It treats the pronoun <who/WP> as part of a NP. It correctly pairs <to/TO> with its VP. Finally, it
properly treats "their" and "themselves" as adjective and direct object, respectively.
COMPARISON SENTENCE #3
Base:
(S:
(NP: <The/DT> <show/NN>)
<did/VBD>
<n't/RB>
(VP:
<give/VB>
(NP: <the/DT> <particulars/NNS>)
(PP: <of/IN> (NP: <Mrs./NNP> <Yeargin/NNP>)))
<'s/POS>
(NP: <offense/NN>)
<,/,>
<saying/VBG>
<only/RB>
<that/IN>
<she/PRP>
(VP: <helped/VBD> (NP: <students/NNS>))
<do/VB>
<better/RBR>
(PP: <on/IN> (NP: <the/DT> <test/NN>))
<./.>)
The basic chunking, by not allowing for the many possible positions and tag variants for adverbs, fails to
chunk most of the VPs in this sentence. Also, the POS after "Mrs. Yeargin" is detached from her NP.
Andrew:
(S:
(NP: <The/DT> <show/NN>)
(VP: <did/VBD> <n't/RB>)
(VP:
<give/VB>
(NP: <the/DT> <particulars/NNS>)
(PP:
<of/IN>
(NP: <Mrs./NNP> <Yeargin/NNP> <'s/POS> <offense/NN>)))
<,/,>
(VP: <saying/VBG> <only/RB> (PP: <that/IN> (NP: <she/PRP>)))
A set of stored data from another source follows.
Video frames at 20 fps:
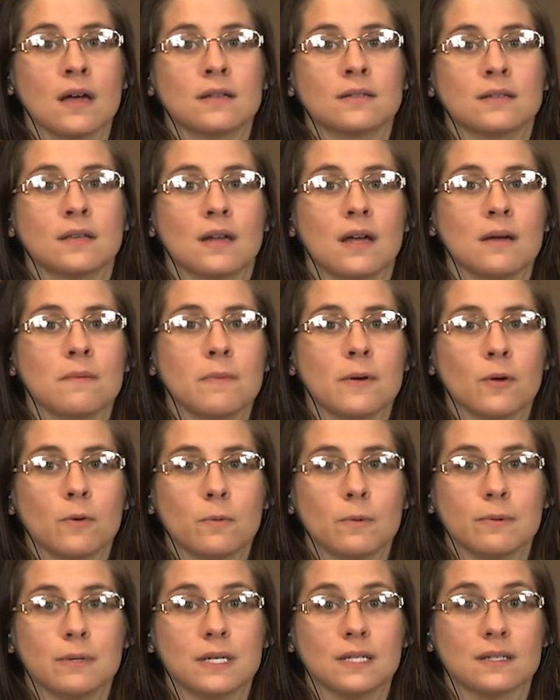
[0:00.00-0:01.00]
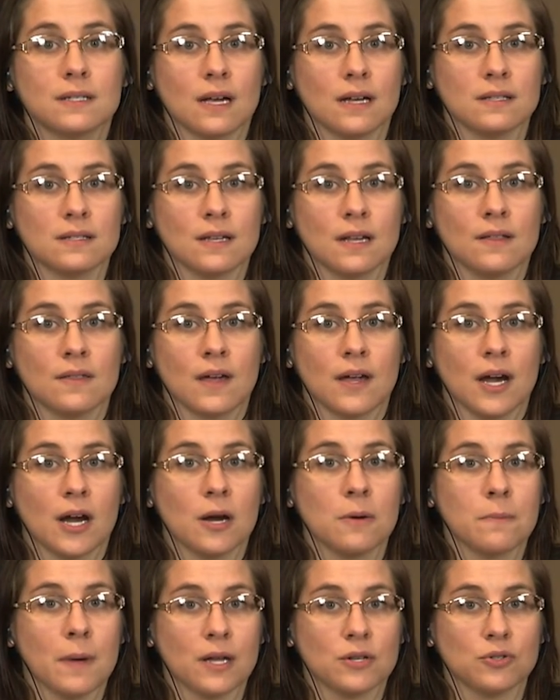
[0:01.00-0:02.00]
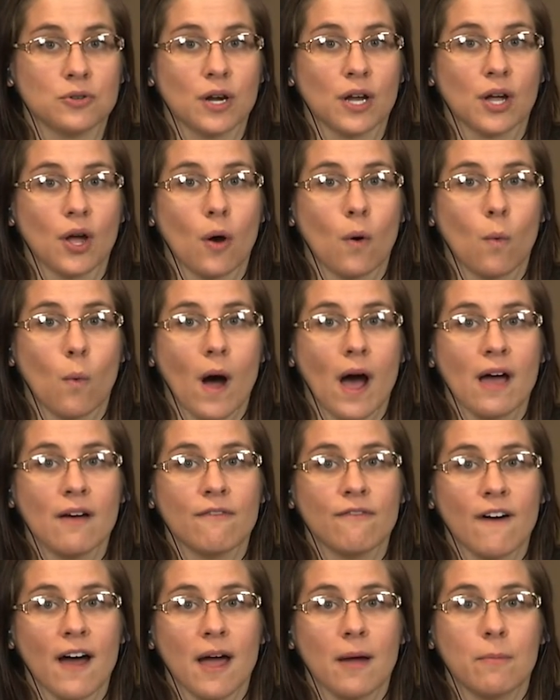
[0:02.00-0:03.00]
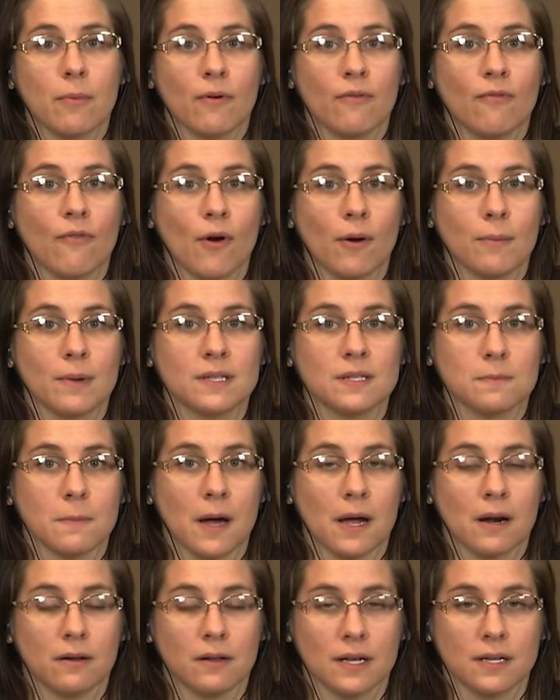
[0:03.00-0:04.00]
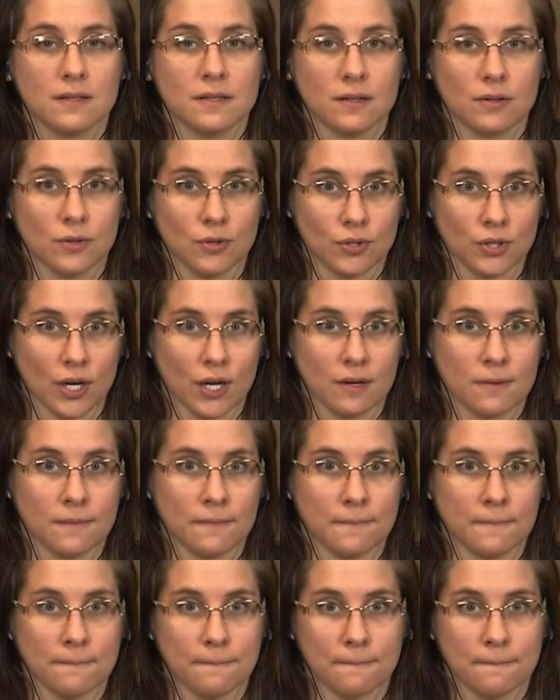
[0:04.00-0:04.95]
Today, Bill will be discussing the AirMetric, a Wi-Fi performance modeling solution.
(VP: <helped/VBD> (NP: <students/NNS>))
(VP: <do/VB> <better/RBR> (PP: <on/IN> (NP: <the/DT> <test/NN>)))
<./.>)
With my rules, the VPs with adverbs are joined more appropriately: "didn't," "saying only that she,"
"helped students," "do better on the test." The final three VPs could plausibly be treated as one or two,
but it depends on how fine-grained a chunking the user wants. Also, the possessive is correctly attached
to "Mrs. Yeargin"; together, they act as an adjective modifying "offense."
OCCURRENCES OF "HELP"
Breakdown by syntactic structure:
(see below for listing of VPs with "help")
1. help VB (infinite with implied TO, "help keep stock") (15 instances)
2. help NP (direct object, "help the kids") (10 instances)
3. helped PP (passive voice with prepositional phrase, "helped by strength") (2 instances)
4. help TO VB (infinitive, "helping to limit") (1 instance)
5. help (no object) (1 instance)
6. help PP (no object, but PP functions like infinitive, "help in saving money") (1 instance)
The subjects of "help" are structurally very diverse. Sometimes the subject is a simple noun or pronoun,
including personal pronouns, or perhaps the impersonal construction "it helps." On the other hand, since
this corpus consisted of many news articles, I also saw elaborate noun phrases, usually representing
organizations or abstract forces, as the subject.
Semantic structure:
(see below for listing of VPs with "help")
"Help" occurs with semantically diverse words. Predictably, some occurrences, especially those with
syntactic structure 2 from the above list (taking a direct object), involve providing aid of some sort. In
several cases in my test sentences, the object was youth: kids, students, (indirectly) juvenile diabetes.
Several of these occurrences come from the same article or series of articles, about a teacher who
apparently gave illicit aid to some students on a test.
With syntactic structures 1 and 4 (see above), the word "help" loses some of its meaning. In these cases,
it carries the connotation not only of literally providing aid but also of incompleteness -- the subject is not
performing the action thoroughly, or alone, or until completion, e.g.: "Policy makers regard the youth
wage as helping to limit the loss of jobs from an increase in the minimum wage , but they have lately
touted it as necessary to help impart job skills to entrants into the work force ."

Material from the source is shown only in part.